*** Opening of Material shown ***
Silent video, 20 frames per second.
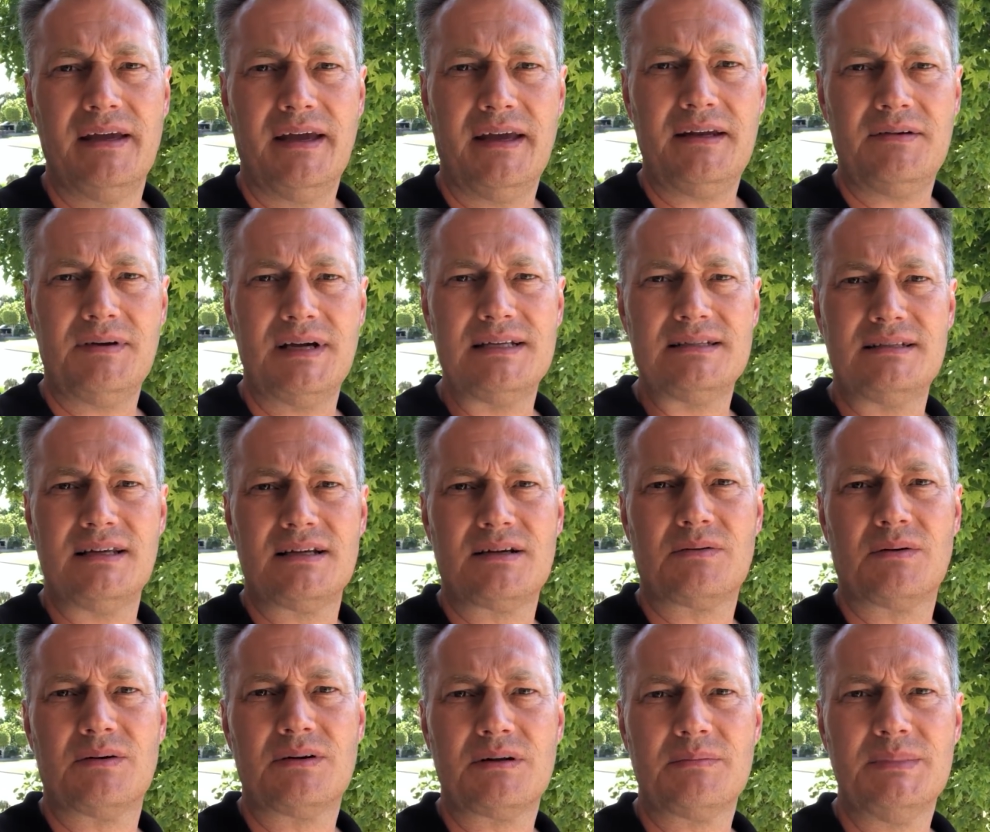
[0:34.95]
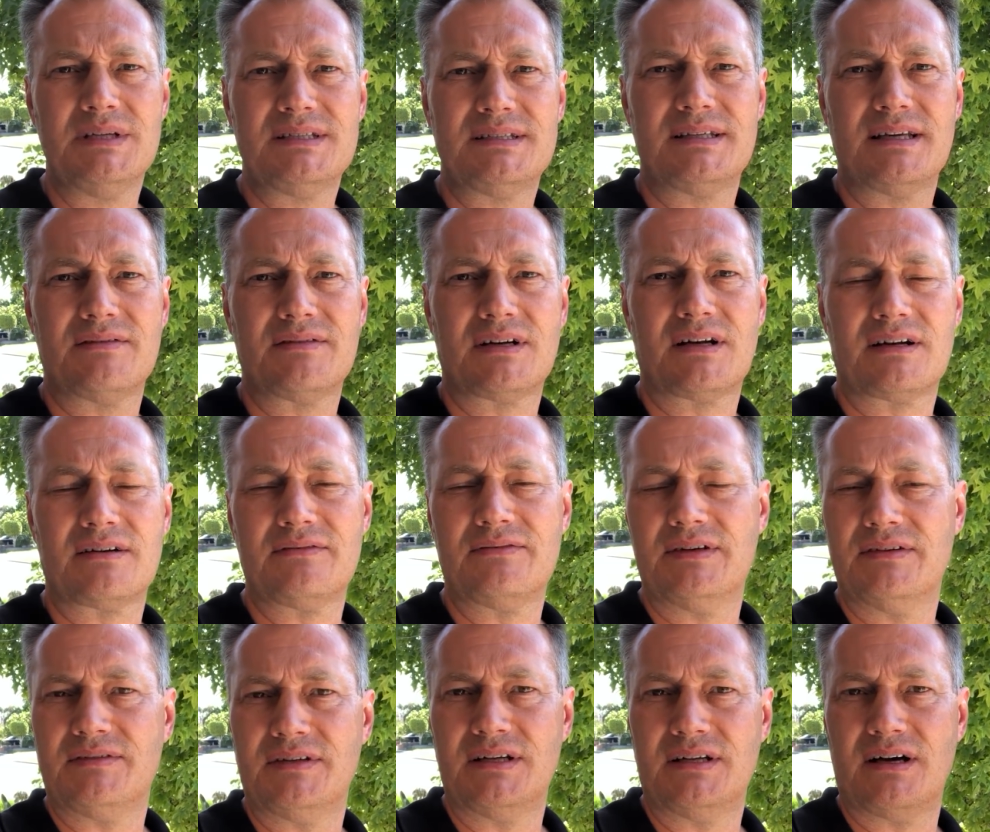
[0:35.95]
Anyways, they quoted me
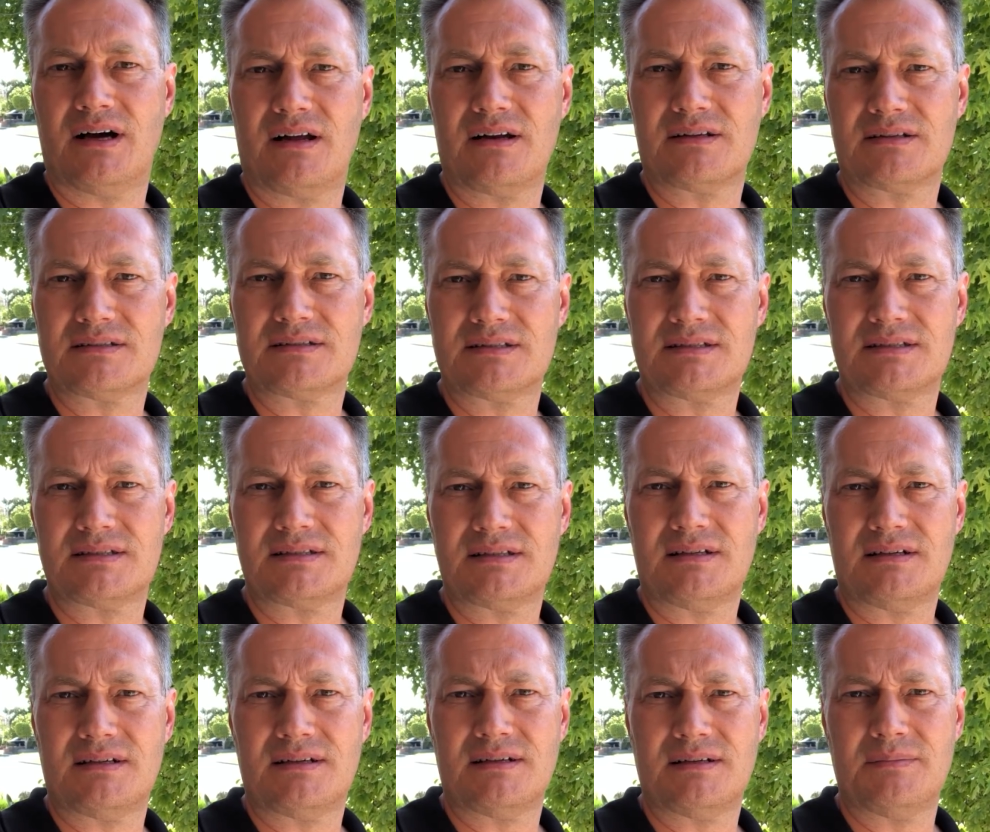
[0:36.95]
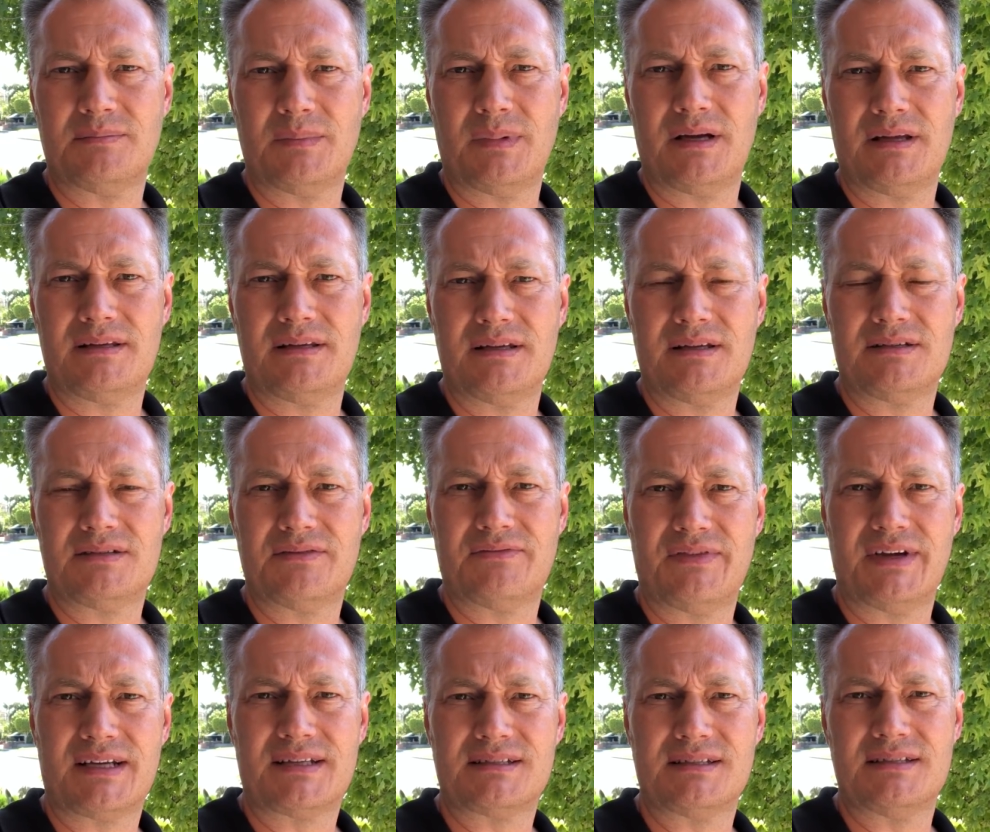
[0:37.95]
$750, I think, to
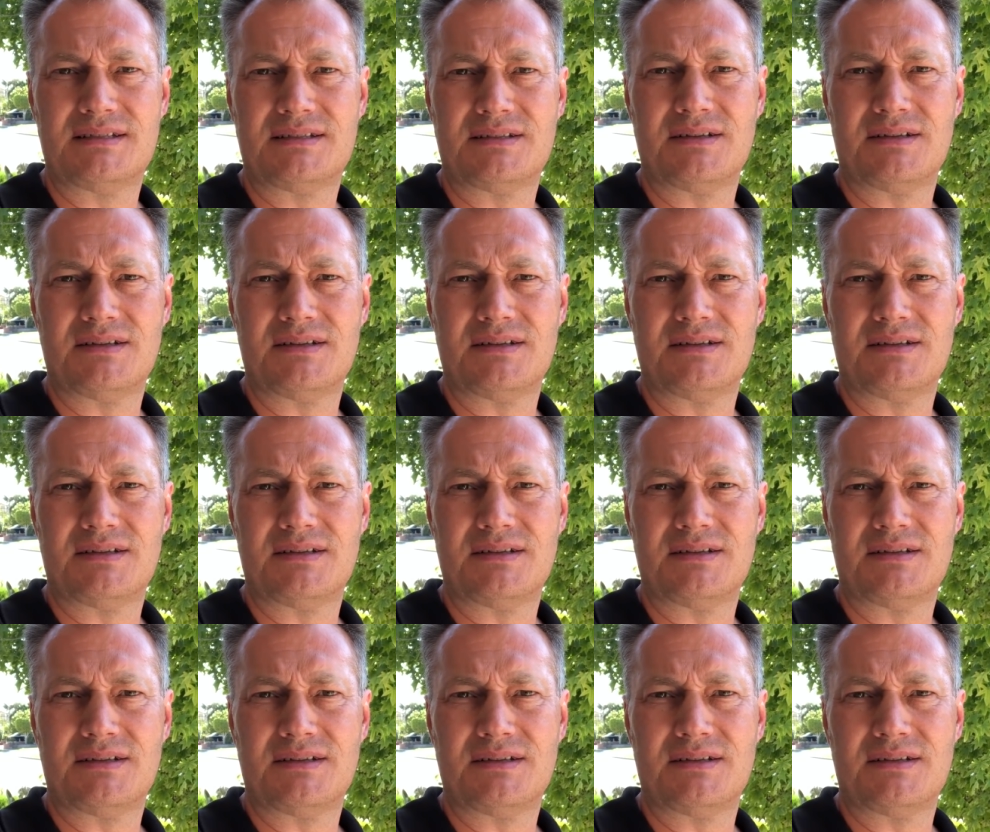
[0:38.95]
fix it.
*** Close of Material shown ***
[The problem] Images do not belong in the copy; reproduce all other parts of the records above verbatim.

[Response area]
Silent video, 20 frames per second.
[0:34.95]
[0:35.95]
Anyways, they quoted me
[0:36.95]
[0:37.95]
$750, I think, to
[0:38.95]
fix it.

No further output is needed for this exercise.